If you've associated that with, say, a bulletproof hosting service,
you've got kind of swaths of space that you can block or alert to
once you have a confidence in that linking back
to a malicious service.
And then to be proactive, you could look at the AS level
and proactively monitor BGP messages
to identify new prefixes or new blocks of IPs
that come up under that infrastructure when it happens.
And then proactively alert to that if you see it on your network
instead of just kind of whackable with single IP addresses sometimes.
The reverse proxy net or the fast flux stuff, it's a little bit harder.
It is going to be single IPs.
the fast flux stuff, it's a little bit harder.
It is going to be single IPs.
And if you have vendors,
obviously they can provide that kind of stuff. It would be more advanced type tracking and research
to kind of see that.
Can you give us a sense of the kind of spectrum of offerings
that are out there?
I mean, are there varying degrees of bulletproofness
depending on what people need?
Yep.
It depends on basically what people need
as far as the activity they're doing.
They've got some very noisy stuff
that is going to be maybe high bandwidth needs.
They have solutions for that.
If they're going to need, just like I said, that kind of protection layer,
let's take a ransomware blog, for example.
They might hide it behind one of these fast flux setups.
Now, if you need core infrastructure, say C2 infrastructure
that needs to sit on an actual server somewhere,
they'll have backend hosting for that as well.
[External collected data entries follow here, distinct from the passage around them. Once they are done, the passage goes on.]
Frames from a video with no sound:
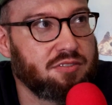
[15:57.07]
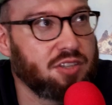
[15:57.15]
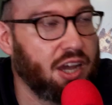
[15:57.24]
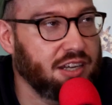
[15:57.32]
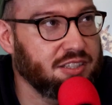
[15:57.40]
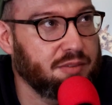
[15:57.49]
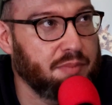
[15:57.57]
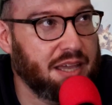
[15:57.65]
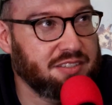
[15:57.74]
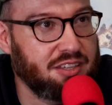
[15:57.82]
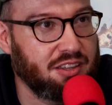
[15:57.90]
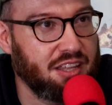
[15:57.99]
toxic
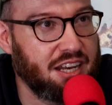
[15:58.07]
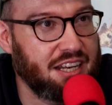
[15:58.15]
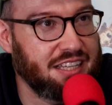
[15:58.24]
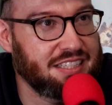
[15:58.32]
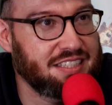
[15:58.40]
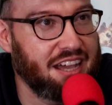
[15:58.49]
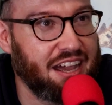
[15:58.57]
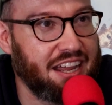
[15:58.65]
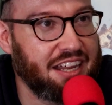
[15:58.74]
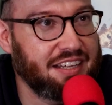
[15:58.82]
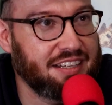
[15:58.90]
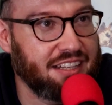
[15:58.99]
masculinity is
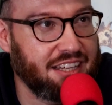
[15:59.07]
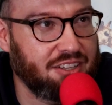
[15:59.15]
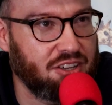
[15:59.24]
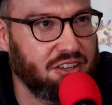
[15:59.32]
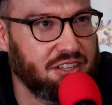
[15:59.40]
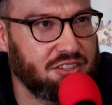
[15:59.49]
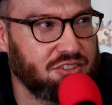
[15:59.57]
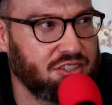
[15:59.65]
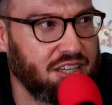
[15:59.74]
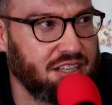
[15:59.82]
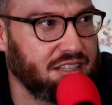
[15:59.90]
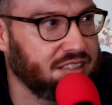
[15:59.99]
dying and, like, all this
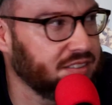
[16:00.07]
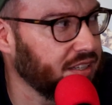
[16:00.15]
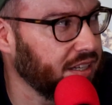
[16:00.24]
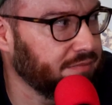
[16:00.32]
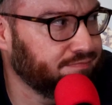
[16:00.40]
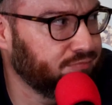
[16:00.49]
shit, and it's like,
And that'll typically be in hard to reach places
that we've seen, obviously Russia, parts of Ukraine
or Eastern Ukraine is a big one sometimes
because it's a bit of a contested area right now
and hard to reach.
And I think it's Transnistria between Moldova and Ukraine.
That's a popular place as well.
Yeah, folks have other things on their minds, I suppose,
than chasing down these servers.
Yep.
Yeah.
So to what degree do these have the attention of law enforcement?
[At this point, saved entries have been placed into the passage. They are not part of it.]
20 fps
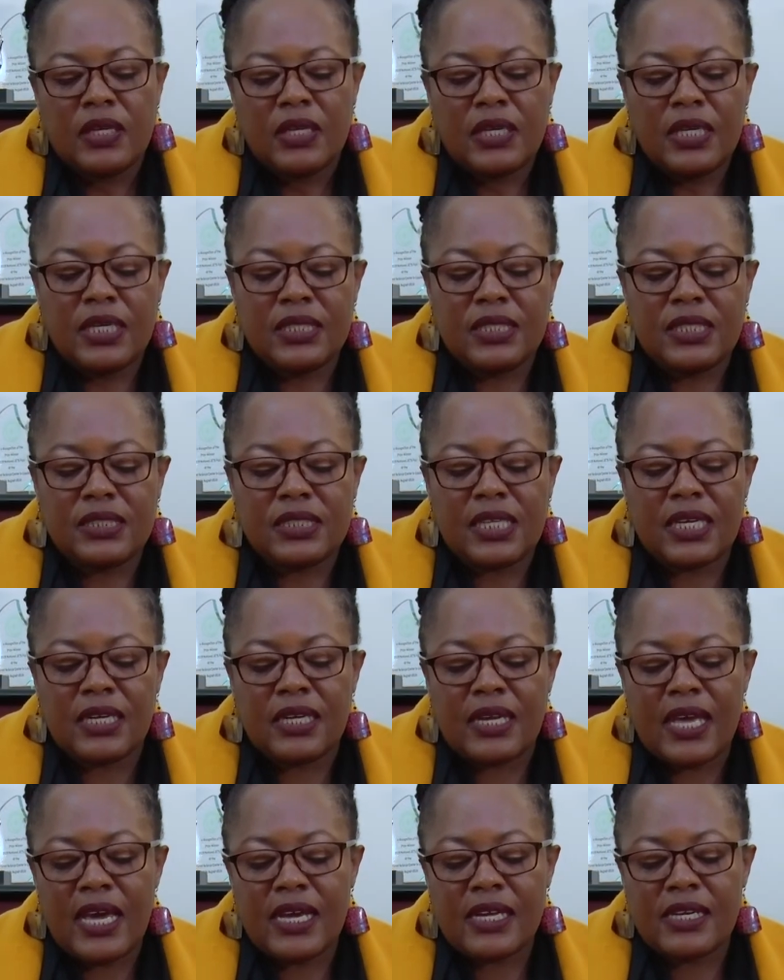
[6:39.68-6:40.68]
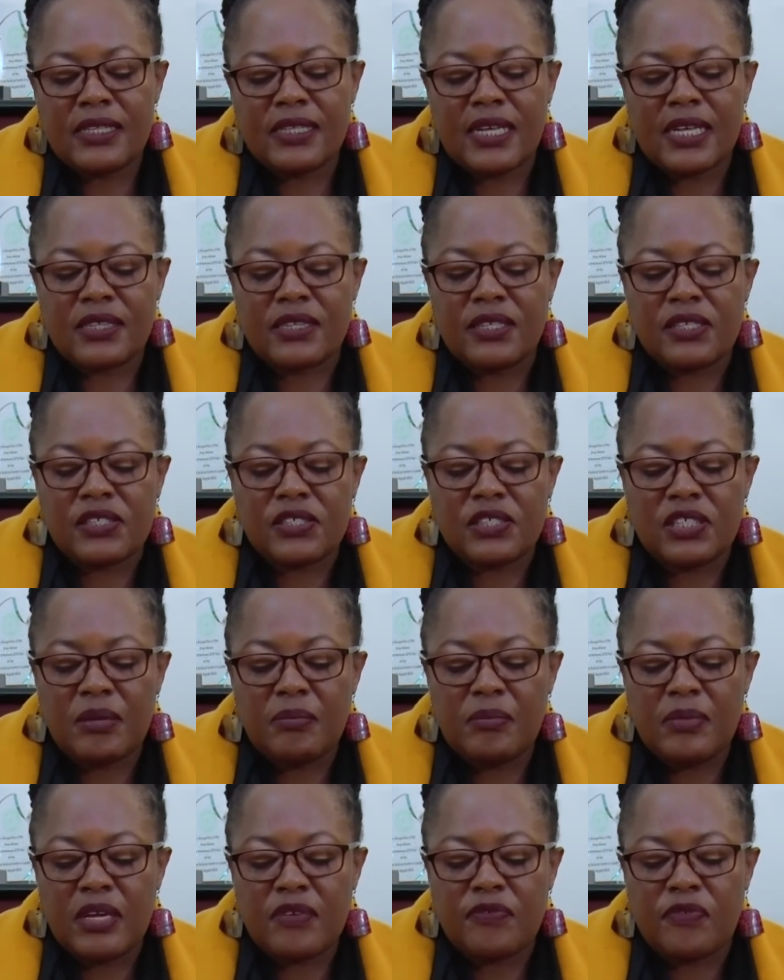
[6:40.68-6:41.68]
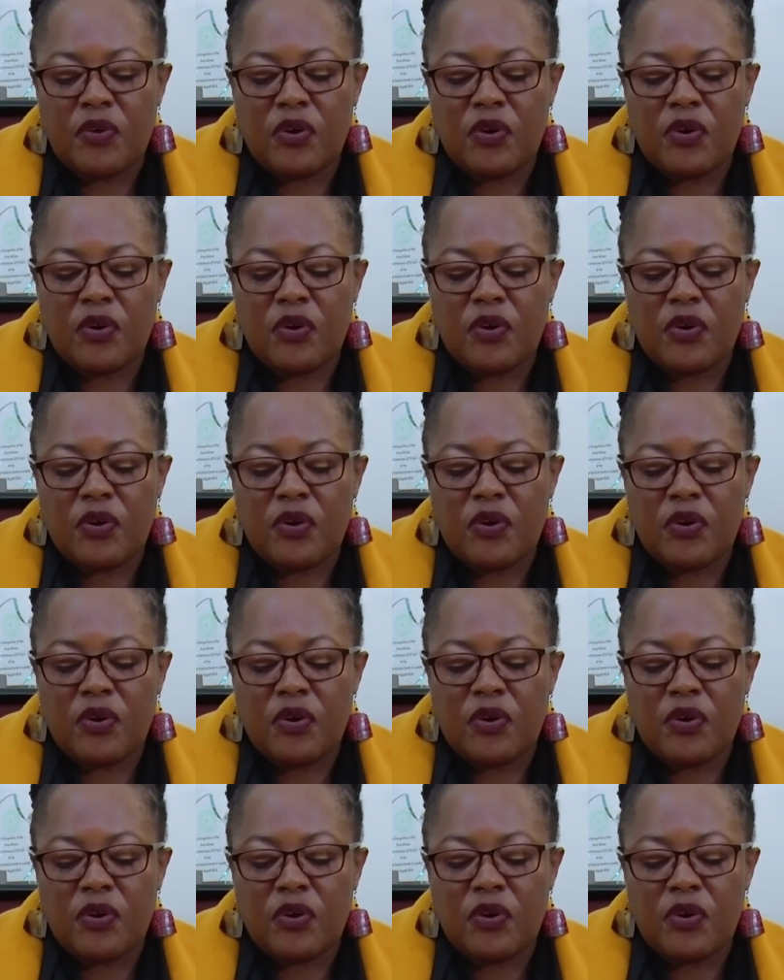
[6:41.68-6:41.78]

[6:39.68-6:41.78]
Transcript: It is unlikely that the same level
I mean, there's this story not long ago about the cyber bunker,
which was a very dramatic kind of thing.
I mean, are there takedowns of these?
Is this, like so many things, one of those games of whack-a-mole?
I think it definitely is on the radar of law enforcement.
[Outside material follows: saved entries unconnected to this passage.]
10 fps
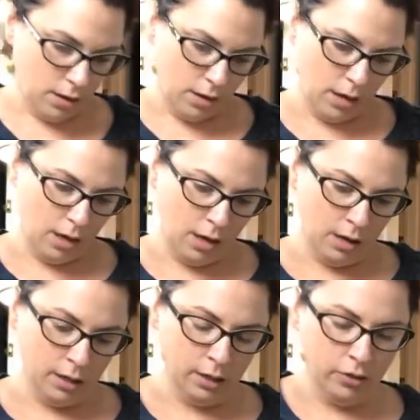
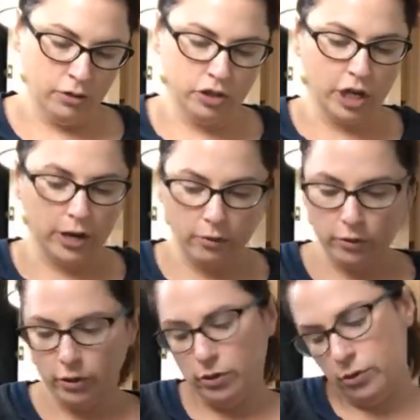And another J.
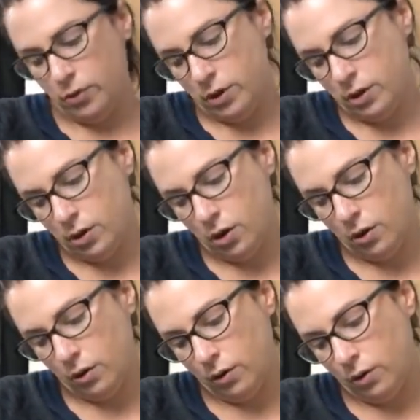Crew
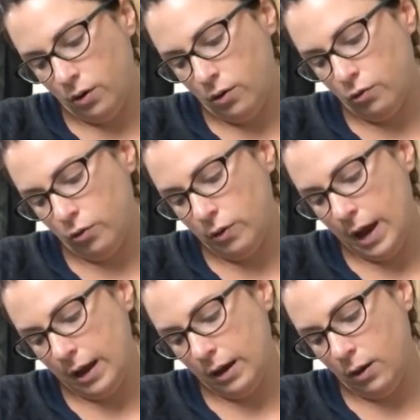crew
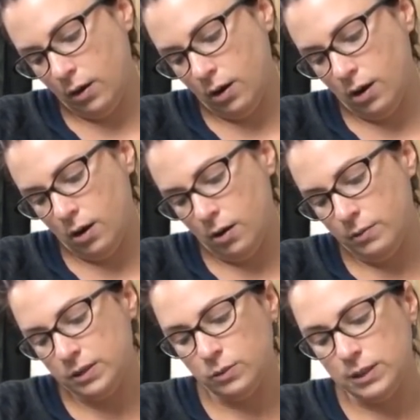neck.
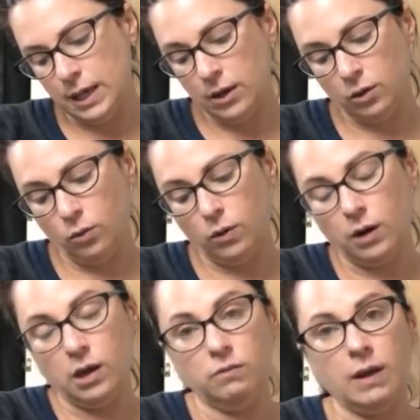This one's
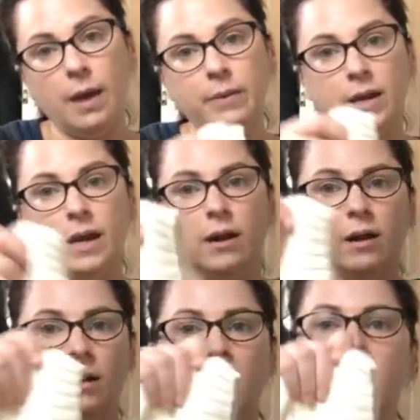angora rabbit
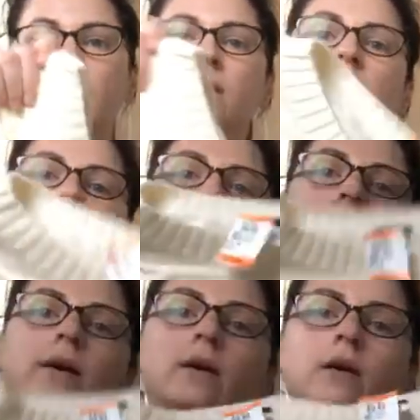hair
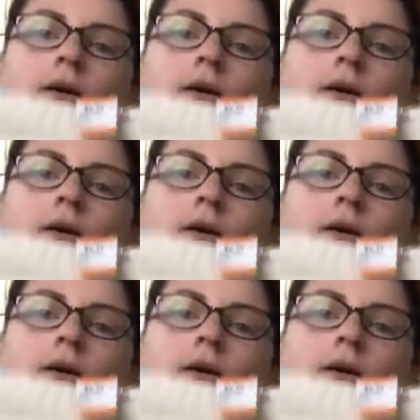sweater,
Every time you see the same infrastructure pop up
or the same kind of core infrastructure pop up with different stuff,
it's tough to, I think, quantify the significance
that, say, something like a bulletproof poster might play
across cybercrime in general.
So that's tough.
But I do think that there is a tension.
There are takedowns.
I mean, there's a number of takedowns that have happened.
You know, Avalanche Botnet was one.
One of the bulletproof hosting services in Ukraine, SoSweet, that was another one.
And it's interesting because when you take down a core enabler like this, or you impact a core enabler, it has a reverberating effect across different aspects of cybercrime.
What happens is, even in the marketplace that we watch and track,
you'll see that manifest itself with the service themselves
doing damage control.
You'll see it with other malicious hosting providers
providing specials and basically saying,
hey, sorry for my competition's situation.
We feel for him, but we're offering a special.
And then you see it with actors that are complaining.
Because when infrastructure suddenly goes down,
everybody starts to complain about why I can't access my servers
or why all my ops are pretty much paused.
So it's interesting to see that.
So you see that kind of wider effect.
And I think the point is that when you affect a core enabler like this,
it has deeper, probably more lasting impact.
Do the different providers have varying degrees of reputation
or some known for their uptime?
Do all of those apply to these folks as well?
Yeah, absolutely. Reputations are maintained in the marketplace.
If you don't have support personnel that are interacting with
the market and the clients,
you're going to get dinged for that.
If uptime is bad, you're going to get dinged for that.
It's just like any other hosting service.
It has all the same challenges, from dealing with customers and clients
to scaling the business, you name it.
Our thanks to Jason Passwater from Intel 471 for joining us.
We'll have links to their research on bulletproof hosting in the show notes.